* EXCERPTED RECORDS
──────────────────────────────

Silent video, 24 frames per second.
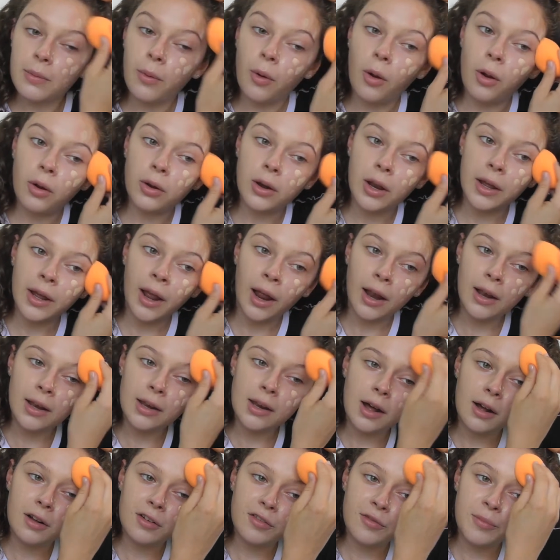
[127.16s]
wrong, like I
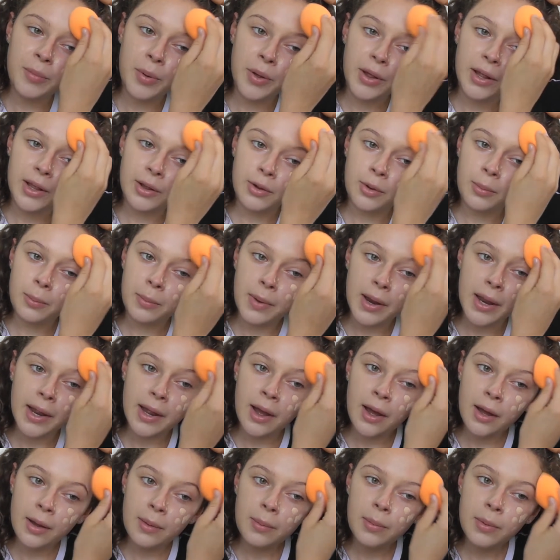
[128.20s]
love putting on
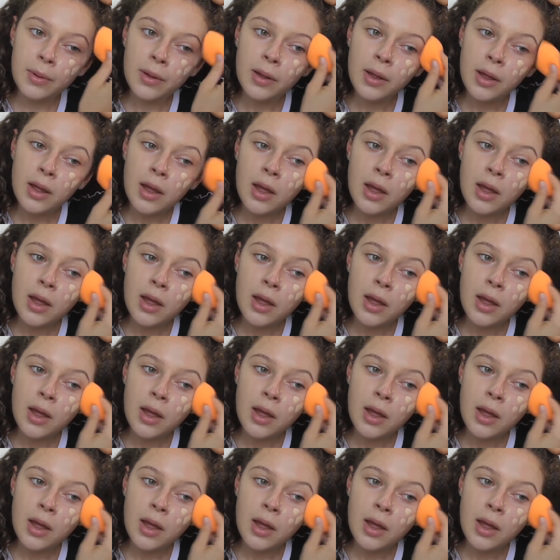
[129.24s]
makeup,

──────────────────────────────

* EXERCISE INSTRUCTIONS
The result should be the full material above, word for word, with its pictures omitted.

* EXERCISE OUTPUT
Silent video, 24 frames per second.
[127.16s]
wrong, like I
[128.20s]
love putting on
[129.24s]
makeup,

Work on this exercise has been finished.